A l'Elysée, un homme, Raymond Soubie, sans doute le meilleur expert de la chose sociale en France, épluche les statistiques des directions départementales du travail et les rapports des préfets à la recherche des indices du feu qui couve et menace de tout embraser. Que voit-il exactement? Les dernières élections prud'homales ont montré une certaine radicalisation du vote (la CGT et SUD ont progressé, la CFDT a régressé, seul l'UNSA dans le camp réformiste progresse) mais ce sont surtout les abstentionnistes qui se sont signalés (25,6 % de participation, en baisse de sept points par rapport à 2002). S'il est vrai que la soudaineté du mouvement lycéen et sa violence parfois (pour l'essentiel en Bretagne) ont surpris et inquiété les hautes sphères de la rue de Grenelle, comme la réaction des ouvriers de Renault Sandouville à la visite de Nicolas Sarkozy en octobre dernier avait frappé par sa vigueur, il est difficile de se faire une idée de ce que les Français ont retenu de la succession d'événements qui secouent le monde. Sont-ils KO ou courroucés, prêts à bondir ou effondrés?

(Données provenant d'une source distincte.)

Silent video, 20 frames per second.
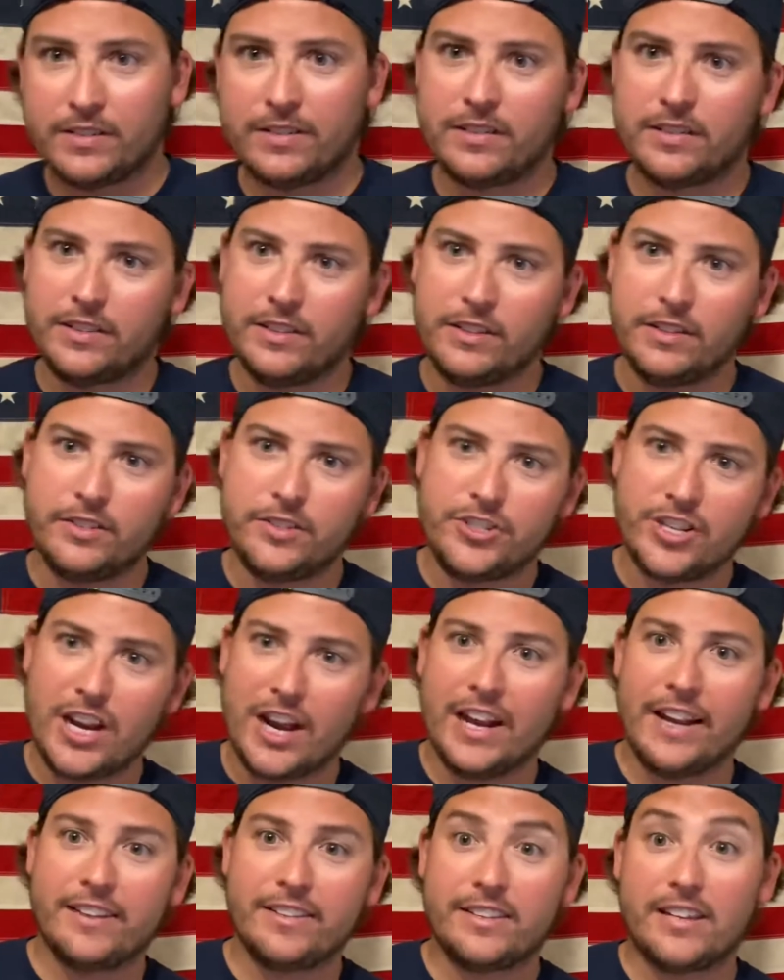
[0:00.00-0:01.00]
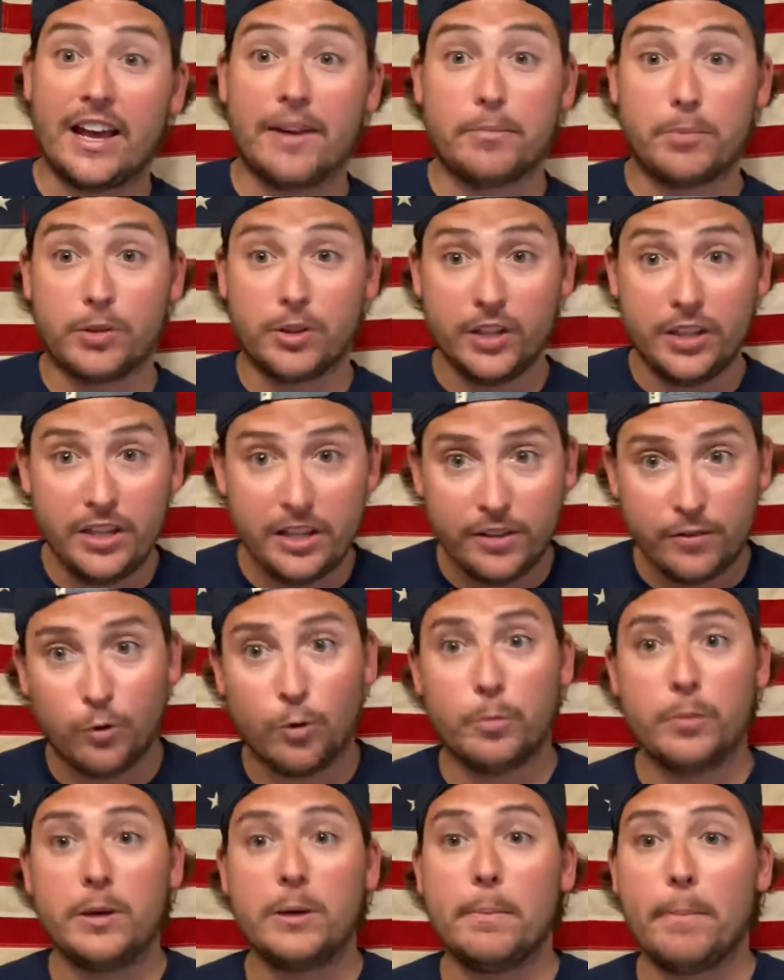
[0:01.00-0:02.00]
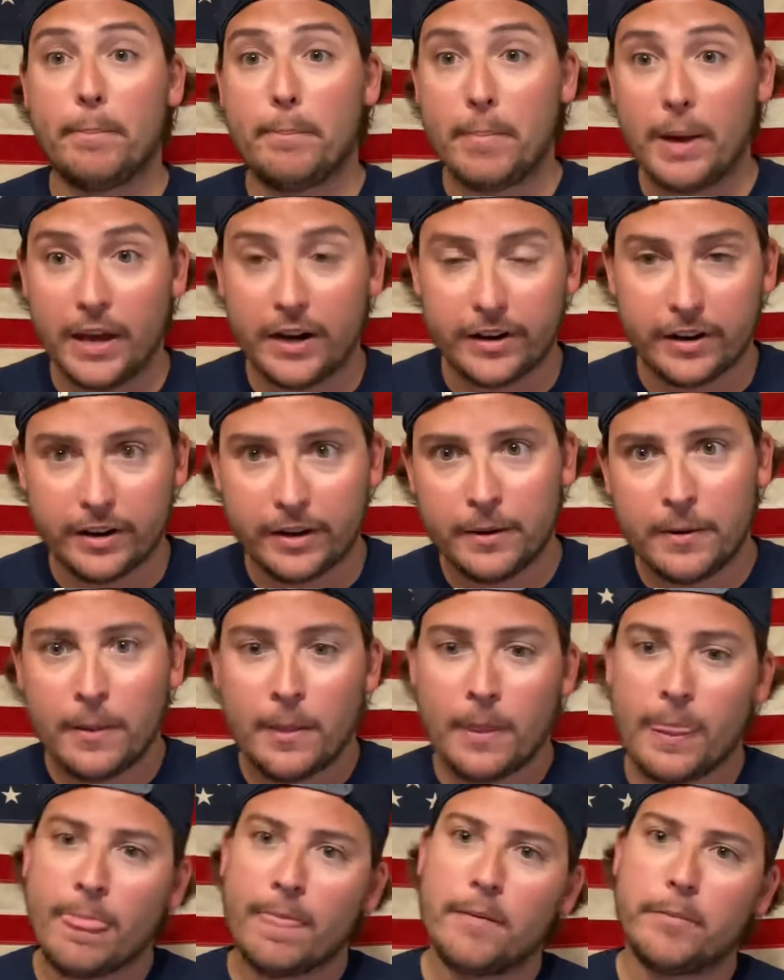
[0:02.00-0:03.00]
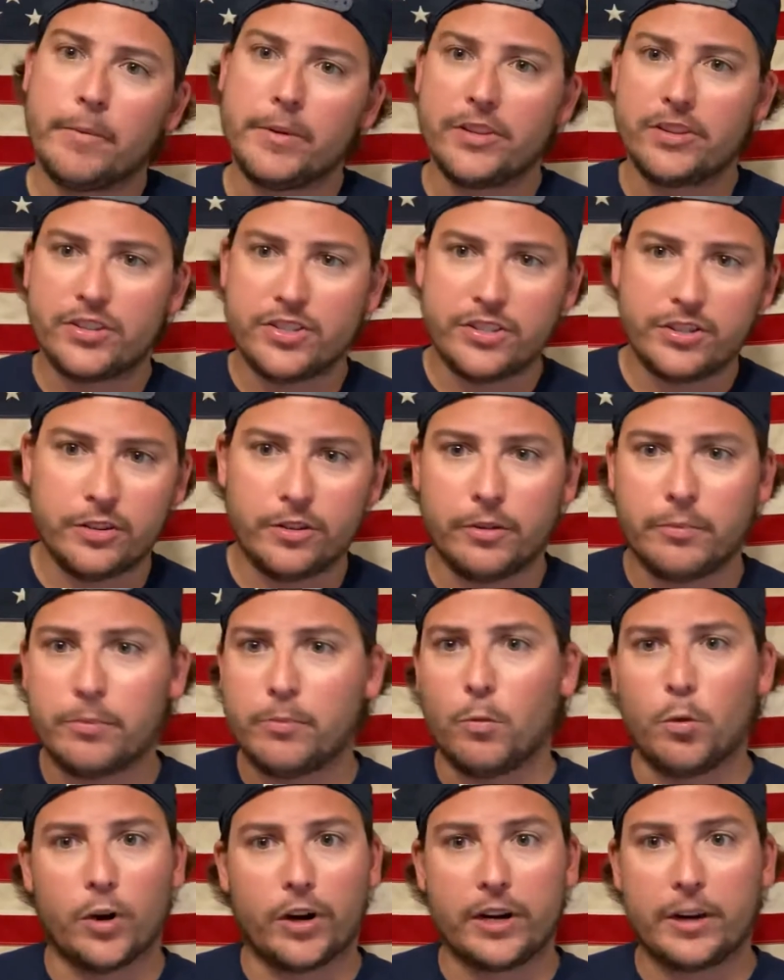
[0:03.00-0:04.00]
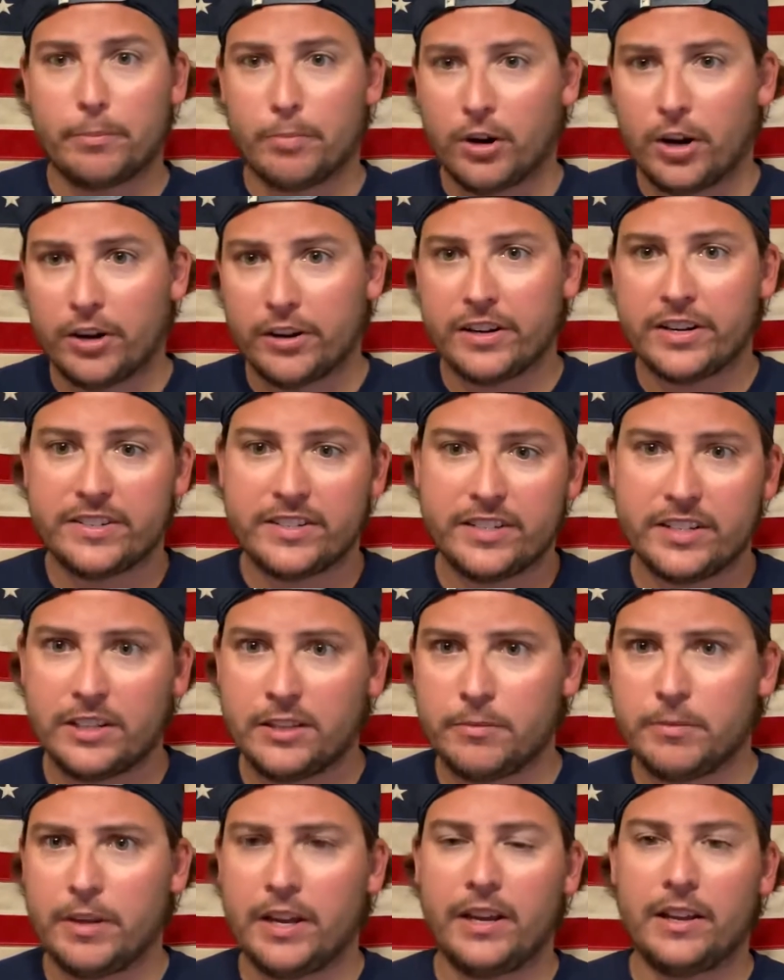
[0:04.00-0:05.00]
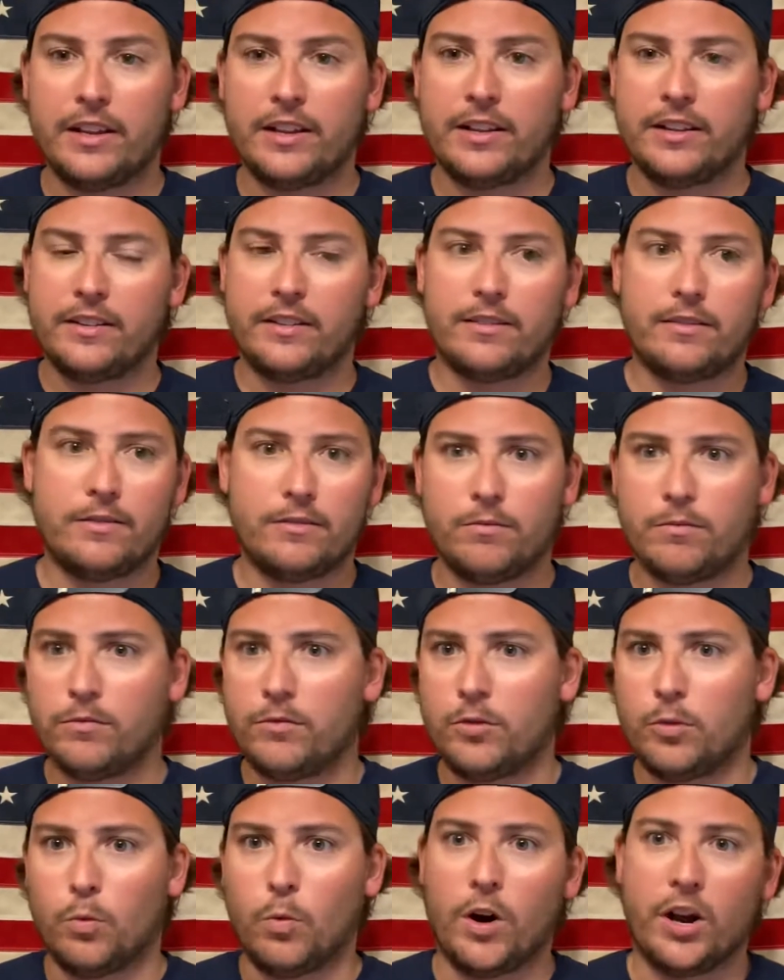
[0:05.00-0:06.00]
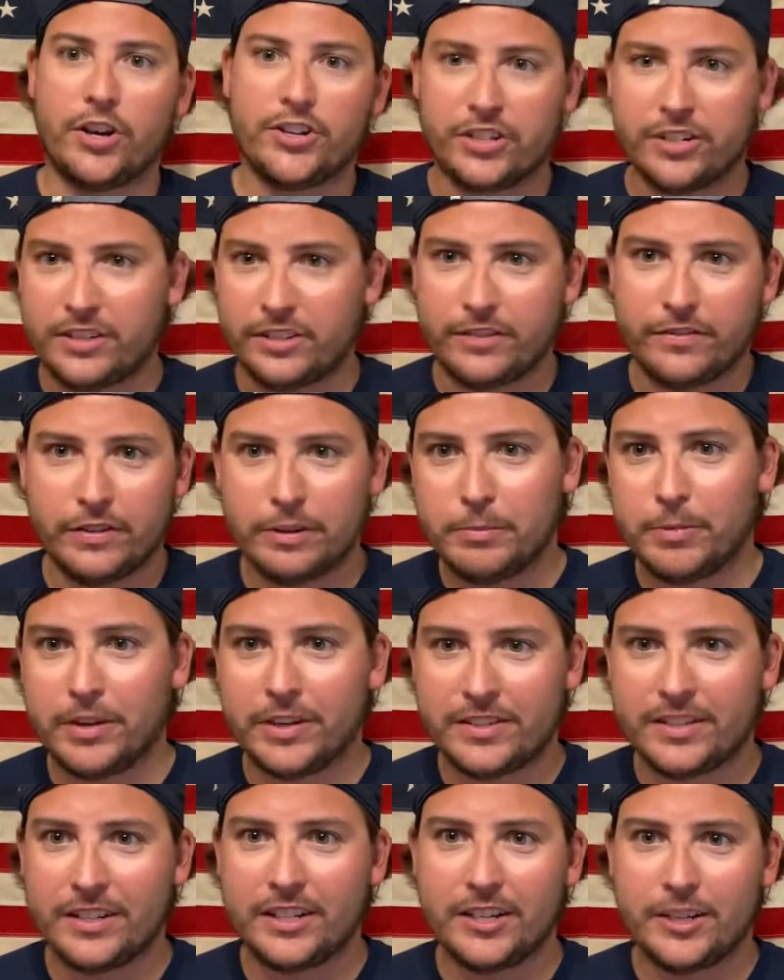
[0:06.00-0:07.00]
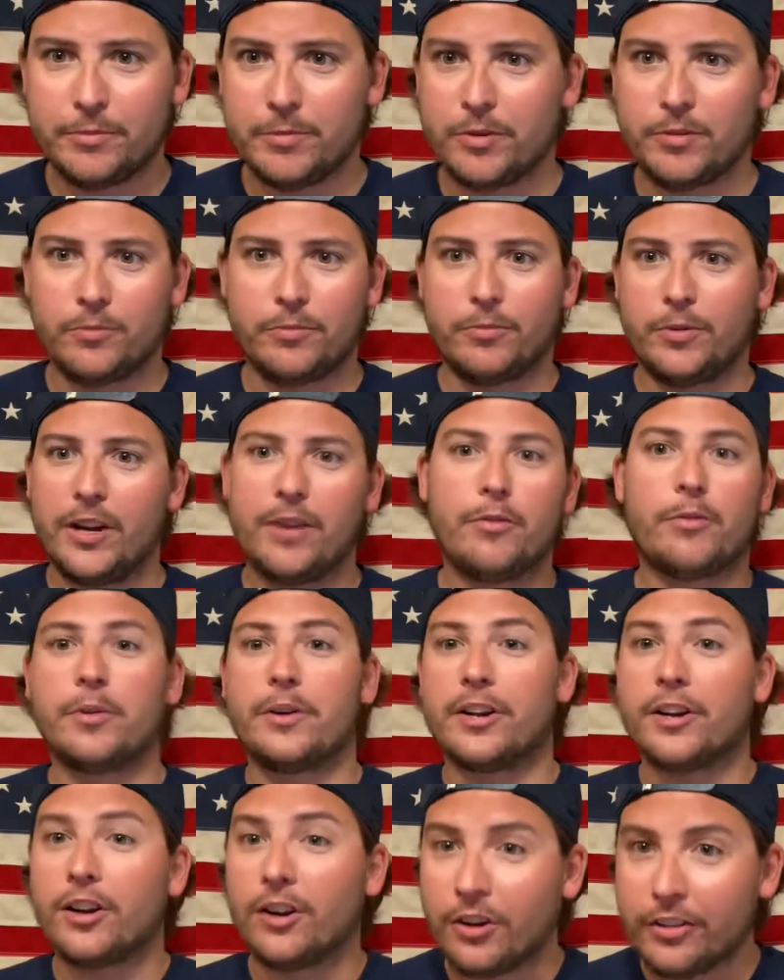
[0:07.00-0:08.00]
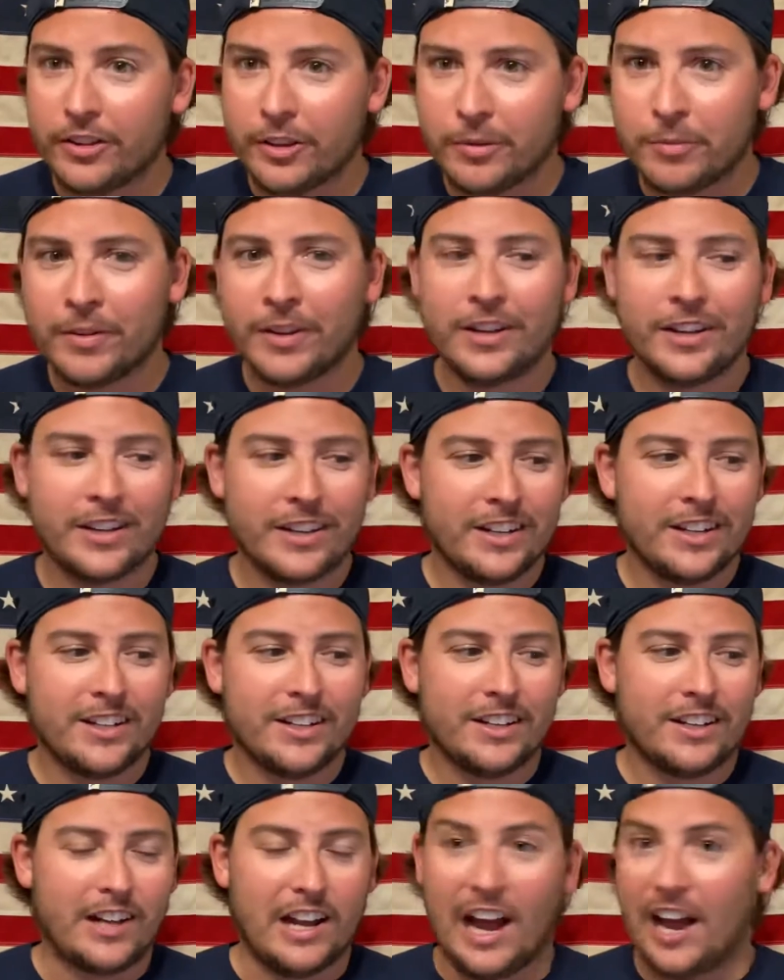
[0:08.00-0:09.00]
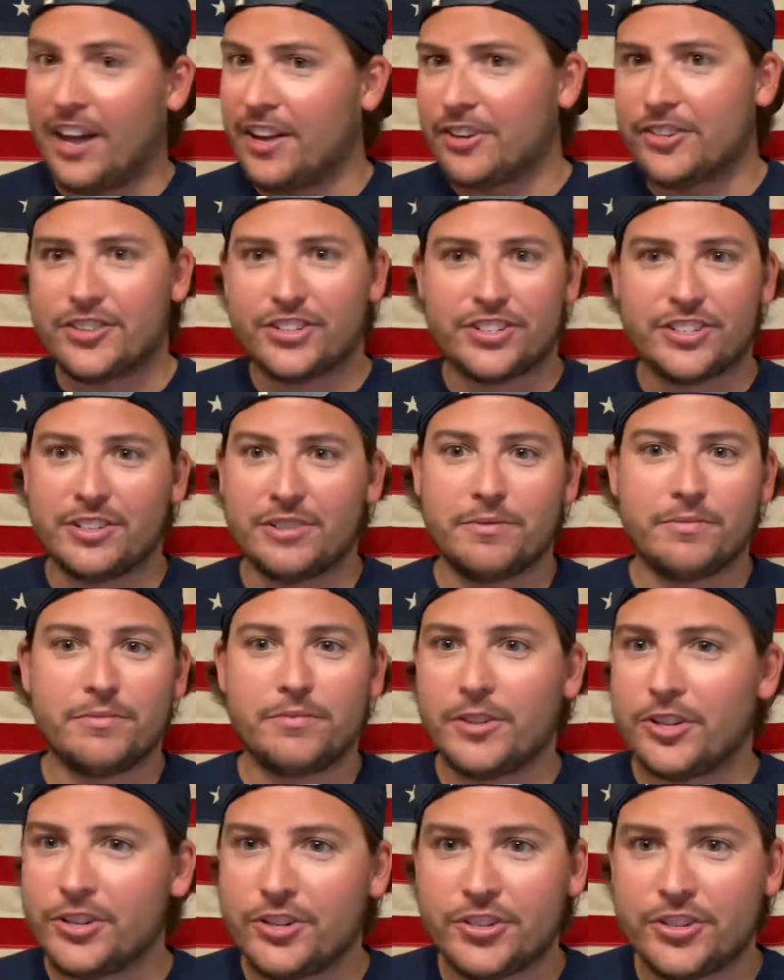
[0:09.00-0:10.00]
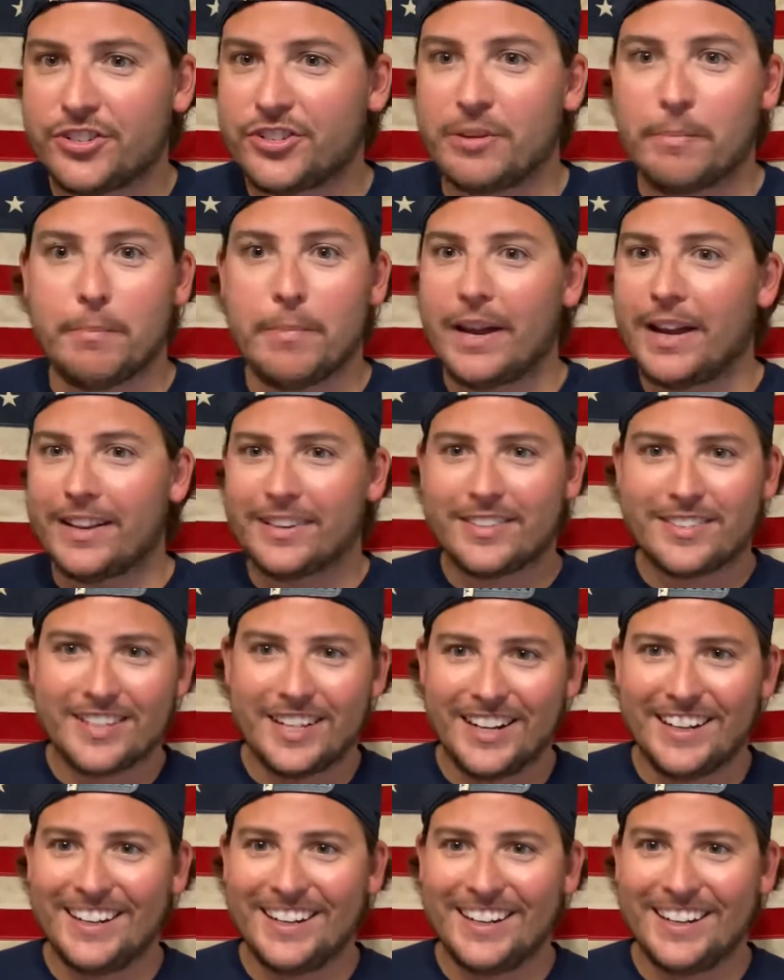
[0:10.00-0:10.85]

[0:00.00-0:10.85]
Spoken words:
The Giants, I believe, will be better, but they're still a work in progress team. And the Washington football team, or whatever we're going to call them, they're just a mess.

«La crise a tout changé». Jeudi 18 décembre, un conseiller de François Fillon reconnaissait volontiers que la référence hellénique ne pesait pas lourd pour expliquer les prudences et les reculades de la semaine. «La Grèce appartient au paysage, c'est sûr, on regarde, mais la situation là-bas n'explique pas ce qui se passe en France. Dans le secteur privé, on assiste à des poussées de fièvre locales à l'annonce de suppressions d'emplois mais de façon plutôt sporadique, sans qu'il n'y ait de lien entre les unes et les autres. On a conscience qu'une allumette pourrait allumer un incendie, on fait attention. Dans le public, il y a le secteur du transport et l'enseignement, mais dans l'ensemble ça se tient. Il faut être pragmatique, réactif, mais nous n'avons pas le choix, il faut bouger. L'immobilisme serait pour nous la pire des choses.»

Les six premiers mois de 2009 se feront sous la contrainte de la récession et les critiques d'une gauche qui voudra gagner les élections européennes du 7 juin. Les textes qui se profilent à l'échéance de la nouvelle année ont cependant de quoi laisser perplexe: la couverture du risque «dépendance», la suppression de la taxe professionnelle, la loi sur le logement, le Grenelle II, la carte hospitalière... soit ces projets coûtent cher, soit ils sont ultrasensibles socialement. Pas de chance. Les caisses sont vides et l'allumette n'attend qu'à s'embraser. De nouvelles reculades en perspective? Les oiseaux de mauvais augures ne parviendront pas à l'affecter. Lundi, il s'envole pour une visite de deux jours au Brésil, qu'il prolongera par un séjour privé. Les fêtes sur les plages de Rio. L'ajustement viendra bien assez tôt.